To recap for those of you who weren't paying attention last week, quince resembles a hard golden yellow pear, but is actually a member of the rose family and has an amazing rose like perfume and taste.

The jam itself can be eaten both as normal on toast or as a savoury preserve with rich meats like venison or mutton. It will keep for over a year. The original rich golden colour will darken over time to a deep red.
Later in the year you can use any left overs in desserts - a quince jam tart is one of our favourites.

The recipe is simplicity itself - quince, sugar, lemon juice. That's it. Quince are a little labour intensive to prepare but it's absolutely worth it. This jam is some of the best I've tasted.

Quince. Sugar. Lemon Juice. This recipe is rather easy.


  1. 4.5lb / 2kg quince
  2. 1.75lb / 800g sugar
  3. 1 tbsp lemon juice


  1. Peel and core the quince. Cut in to chunks.
  2. Put the prepared fruit in a large bowl of water as you go, otherwise it will turn brown.
  3. Drain and transfer to a heavy pot. Fill with enough water to just cover the quince.
  4. Cover and bring to boil over a high heat. Boil for 30 mins.
  5. Drain off the liquid in to another pot if making quince jelly. (If not, discard.)
  6. Pulp in a food processor to the consistency of apple sauce.
  7. Transfer back to the pot. Add 230ml of water, the sugar and lemon juice.
  8. Bring to the boil, stirring constantly so the fruit doesn't brown
  9. Cook for about 40 mins, or until the jam melds, stirring frequently. All the excess liquid should cook off and the jam fall from the spoon in chunks when done.
  10. Leave to cool for a bit
  11. *Decant in to sterilised jars. When cooled completely, seal
Hard at work jarring the results. (Shortly before a round of toast spread with the left-overs.)

*10 minutes in a hot oven ought to do it.

Saturday, 9 November 2013

Cocktail Hour

The Gin Sour.

Continuing on last week's sour theme, today we discuss the Gin Sour. A very traditional cocktail, popular before Prohibition, this cocktail's precise history is uncertain. It was mentioned as far back as 1862 in Jerry "The Professor" Thomas' The Bar-Tender's Guide.

Again, it is worth mentioning that most modern recipes skip the egg white. Presumably over 'elf & safety concerns, but I urge you not to. The addition of egg white makes for a much smoother cocktail.

The original used soda water in the simple syrup, to my mind making the cocktail half Gin Fizz half Sour. The recipe here uses normal simple syrup.

Traditionally, gin sours were made with Old Tom gin - a sweeter style of gin popular in the 18th century and one that is making rather a comeback today.

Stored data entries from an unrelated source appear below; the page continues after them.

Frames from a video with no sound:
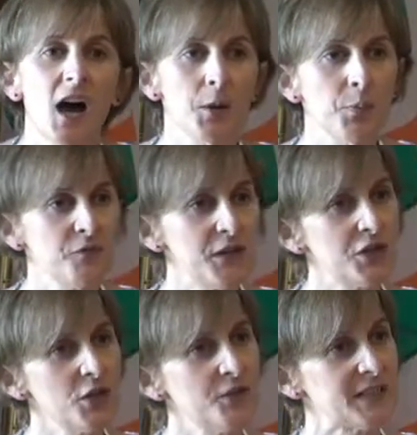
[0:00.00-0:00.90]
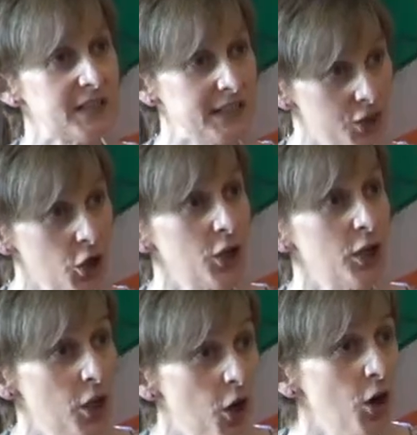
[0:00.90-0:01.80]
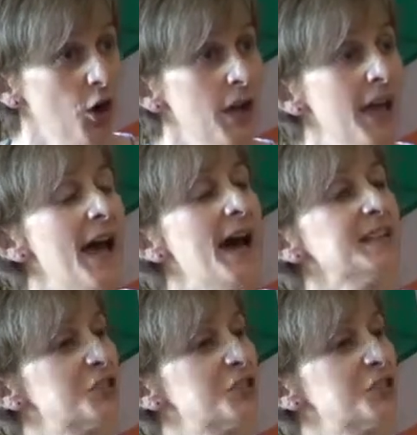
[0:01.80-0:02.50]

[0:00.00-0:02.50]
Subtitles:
on a provision of its internal law as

Fear not if you don't have it, one of the more botanical gins like Hendricks will work just as well.


50ml Gin
25ml Lemon Juice
15ml Simple Syrup
egg white (I normally use 1 egg white for 2 cocktails)
Lemon wedge to garnish.


Short glass, chilled


Dry shake the egg white, gin, lemon juice and syrup.
Add 2 cubes of ice and shake hard.
Strain over ice in to a short glass
Garnish with a lemon wedge & serve

Chin chin!

Wednesday, 6 November 2013

Quince Cordial

Or How Not To Make Quince Jelly...

Last week I awoke from my morning slumber to find over a kilo of quince sitting on the door mat.

One of my neighbours volunteers for an organic fruit & veg collective, KBHFF. Each week they're issued with up to 8kg of random foodstuffs. Not knowing what to do with her share, Peniila very kindly donated the fruit to New Utility.

Quince is a very old fruit. Luminous yellow in colour, in shape they resemble a small hard pear. Actually a member of the rose family, quince give off a wonderful perfume. However, their hardness means quince are a trifle labour intensive to prepare - requiring a boil to soften up. 

It is worth it. They have a fantastic rich, rosy, piquant flavour and, in my view, it is a shame they are not more popular.

Naturally high in pectin, quinces are perfect for jam & jelly making. In boiling the peeled and cored fruit for the former you're obviously left over with some cooking liquor. It is the liquid from this "first boil" that is used to make the latter. In theory.

Looks like Quince Jelly, actually isn't.


2 measures (by quantity, not weight) of left over liquid form boiling the quince.
1 measure sugar (by quantity, not weight).
Lemon juice.


In a heavy pan add the sugar to the liquid.
Heat up until boiling, stirring frequently so the sugar dissolves and does not stick to the bottom.
Boil over a high heat for approx 30 mins until the liquid melds in to a syrup. Quantity will reduce by roughly half.
Pour in to sterilised jars and leave to cool before sealing. The jelly will set as it cools.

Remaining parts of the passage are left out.